Mental Health, Reproductive Services Among Challenges to Health in Indonesia: UN Expert
APRIL 04, 2017
Jakarta. United Nations Special Rapporteur Dainius Pūras on Monday (03/04) urged Indonesia to prioritize investments in primary health care, address mental health issues and scale up reproductive services in a preliminary report from his first visit to the country.
"Despite commendable efforts [from the government], availability, access to and quality of health services remain a challenge in a country where populations spread throughout thousands of islands," Pūras said.
Pūras, a special rapporteur on rights to health, has been in Indonesia since March 22, visiting health facilities in Jakarta, Padang, Labuan Bajo and Jayapura to assess public satisfaction on the services, especially within the framework of health-related Sustainable Development Goals (SDGs).
Pūras noted that Indonesia has made important strides to improved health care for its citizens, with a strong focus on primary care and universal access for the poorest of its population.
However, Indonesia’s ambitious plan of universal health coverage by 2019 would require the government to embrace principles of non-discrimination, accountability, participation, empowerment and formed consent, according to the UN expert.
He added that health care system in Indonesia "needs to go beyond the narrow biomedical model" to ensure "holistic, equitable and ethical care" is available for all citizens.
"The government is committed to make sure every Indonesian has access to health care," Foreign Minister Retno Marsudi said on Monday during her meeting with Pūras.
Pūras in his report criticized Indonesia’s tough anti-drug policy, describing it as "excessively punitive." He said the current approach undermines the rights to health for people who use drugs and overall public health efforts in the country.
He also encouraged Indonesia to develop a system that promotes mental health for everyone, saying that "mental health needs to be addressed as an equally important part of general health."
"While infant or child mortality rate has considerably been reduced over the past decade, Indonesia’s maternal mortality remains high and continues to pose problems in improving women’s quality of life," Pūras said.
Existing legal restrictions for young, unmarried couple to access services such as contraception and legal requirement for parental or spousal consent are some of the barriers that women face, which in turn contributes to unplanned and unwanted pregnancies and vulnerabilities to sexually-transmitted diseases.
Among the issues regarding sexual and reproductive health, Pūras shared that he was discouraged to hear sexual education has been hindered and influenced by religious groups opposing policies and initiatives because they claim it promotes sexual promiscuity or homosexual propaganda.
Health care in Papua
In his preliminary report, Pūras also highlighted that HIV/AIDS remains a concentrated problem among key affected populations, particularly ethnic Papuans, who still face stigma and discrimination, even in health care.

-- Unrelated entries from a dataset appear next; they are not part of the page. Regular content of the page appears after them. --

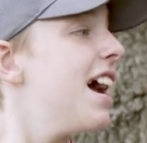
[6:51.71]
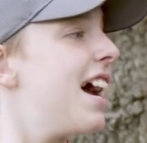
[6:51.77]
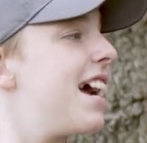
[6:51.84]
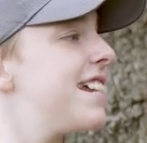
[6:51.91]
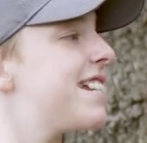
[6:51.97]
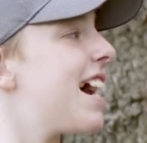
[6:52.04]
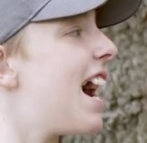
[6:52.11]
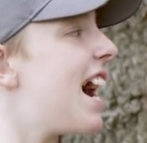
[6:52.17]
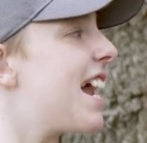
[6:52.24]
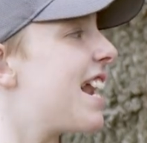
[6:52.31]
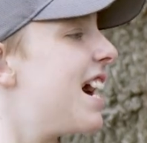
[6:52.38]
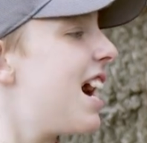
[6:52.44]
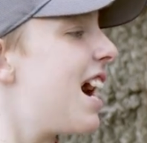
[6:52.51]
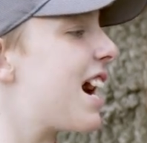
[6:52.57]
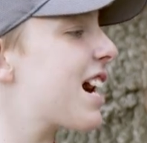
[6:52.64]
Hey Dad,
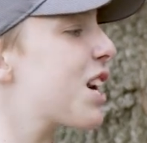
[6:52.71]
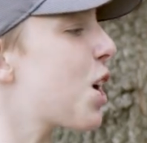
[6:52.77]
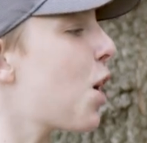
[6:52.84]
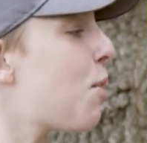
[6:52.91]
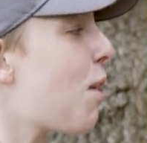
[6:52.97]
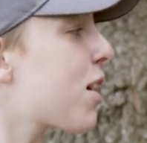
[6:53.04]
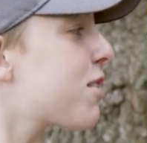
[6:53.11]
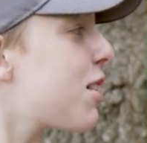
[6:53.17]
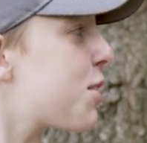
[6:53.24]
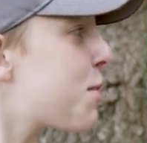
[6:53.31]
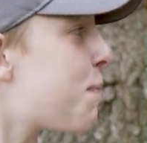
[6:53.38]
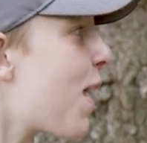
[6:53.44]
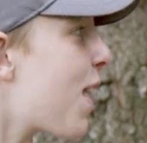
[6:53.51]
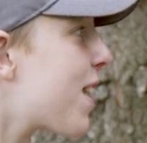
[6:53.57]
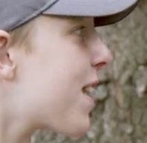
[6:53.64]
I'm gonna go walk around
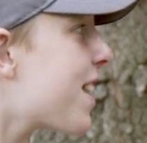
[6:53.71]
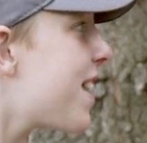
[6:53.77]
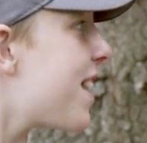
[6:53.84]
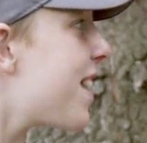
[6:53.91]
the park.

Maternal health in Papua also lags behind other parts of Indonesia, a regional concern that should be taken into consideration by the Indonesian government.
Prioritizing primary care
Pūras said an efficient health care system can be realized by prioritizing investments in primary care.
"Puskesmas [community health center] needs to be supported so that most health cases are effectively managed at the primary care level, and only complicated cases are referred to specialists and hospitals," Pūras said.
He added that an important precondition for universal health coverage is to have primary health care serving not only the poor, but also gaining "the trust of more affluent sectors of society."
Pūras will elaborate his findings in a comprehensive report and submit it to the UN Human Rights Council in June 2018.